Татьяна Дмитриевна плачет.
Она вышла на побывку из онкологической клиники и мечется между сыном, тоже попавшим на операцию, и 80-летней матерью в Куюках, которая после гибели мальчиков совсем слегла, «обезножела», и надо поднимать ее, в деревне как жить без ног? Мальчиков похоронили там же, в деревне, забирала из морга и хоронила она, Денис не участвовал, а Сашу не позвали. Вся деревня пришла на похороны, и из соседней деревни тоже пришли, плакали все. И сейчас кто-то всегда кладет на могилки свежие цветы.
VI.
Елена приехала с детьми 13 марта, у Саши был выходной. Денису она сказала, что едет в Куюки, он посадил их на маршрутку, Елена была веселая, спокойная. Мы, наверное, уже не узнаем, о чем они говорили 13 марта, что произошло. А может быть, и не произошло в тот день ничего особенного, и созрел ли ее адский план или это было мгновенное безумие, - психиатрическая экспертиза (Зинягина провела месяц в республиканской психиатрической больнице) свидетельствует, что Елена здорова, признаков заболевания не обнаружено. Макаров сообщает на допросе, что конфликтных ситуаций не было, вечером он купил пол-литра водки «Степная» и два литра пива «Белый медведь», Лена выпила около литра. «Мы уложили детей на кровать, а сами легли спать на пол» (интересная деталь - одна кровать в трехкомнатной квартире); в 6 утра он проснулся, разбудил ее, чтобы она приготовила завтрак и тормозок на работу. Меня дергает другая фраза в его показаниях: «Уходя, я спросил, когда она поедет домой, она ответила, что как дети проснутся, они уедут». Торопил? Выгонял? Намекал? Или просто так спросил, для порядка? Так или иначе, но она не спешила уходить. Дети давно проснулись, она сходила в магазин, купила две полуторалитровых бутылки того же «Белого медведя» и пачку «Винстона». Дети хотели купаться, она включила колонку, набрала ванну.

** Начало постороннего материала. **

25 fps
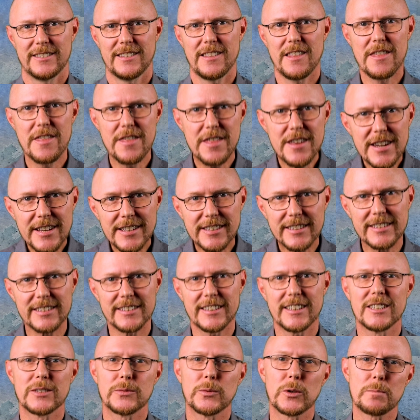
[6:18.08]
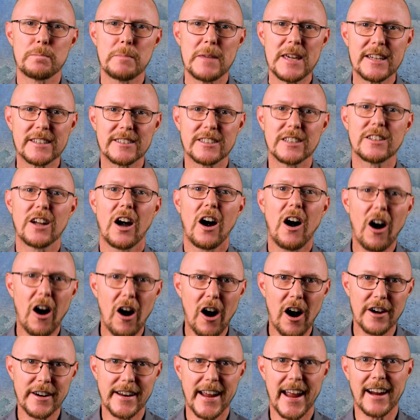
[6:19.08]
This is what makes it
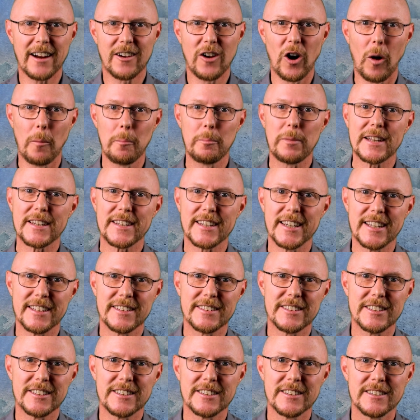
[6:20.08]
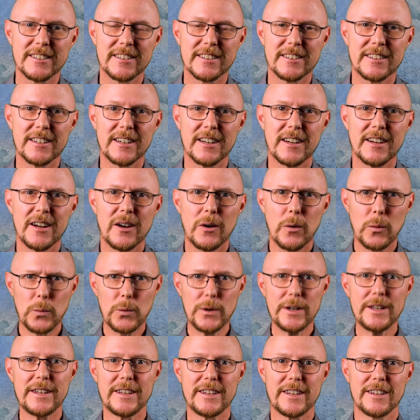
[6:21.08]
hard and complicated.
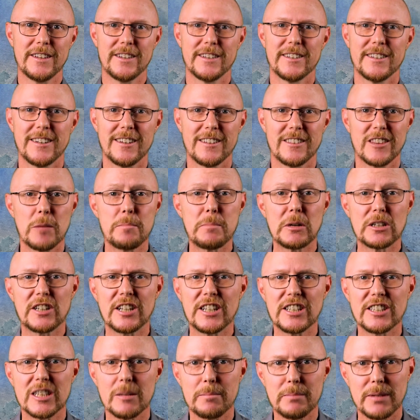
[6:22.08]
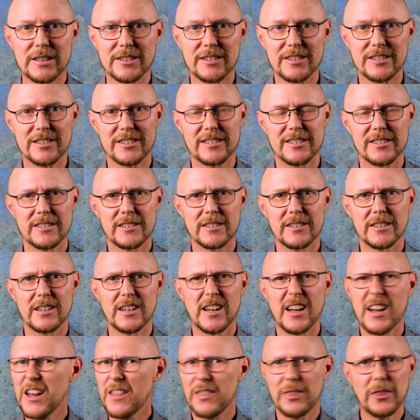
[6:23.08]
We, the participants,
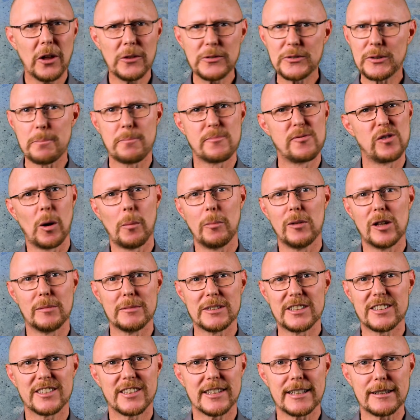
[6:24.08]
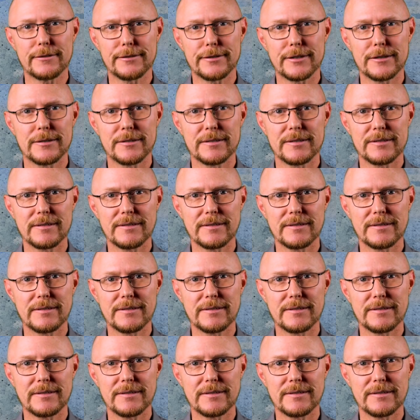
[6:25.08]
not the problem itself.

Из материалов обвинительного заключения: «В этот момент она находилась в состоянии алкогольного опьянения, но свои действия контролировала. Периодически она входила и выходила из ванной. Внезапно у нее помутилось в глазах, и ей показалось, что это делает не она. Затем она схватила одной рукой за шею старшего сына Романа, другой держала его за ноги, чтобы он не мог сопротивляться, и погрузила его головой в воду и отпустила, когда он перестал подавать признаки жизни».
Это было на глазах у младшего, Дани, и, судя по небольшой кровавой ране на лбу, он уже сопротивлялся. Поэтому с Даней пришлось повозиться чуть дольше. Наверное, он плакал, вырывался, просил пощады на своем трехлетнем языке; впрочем, здесь уже воображение отказывает, и человеческие слова заканчиваются.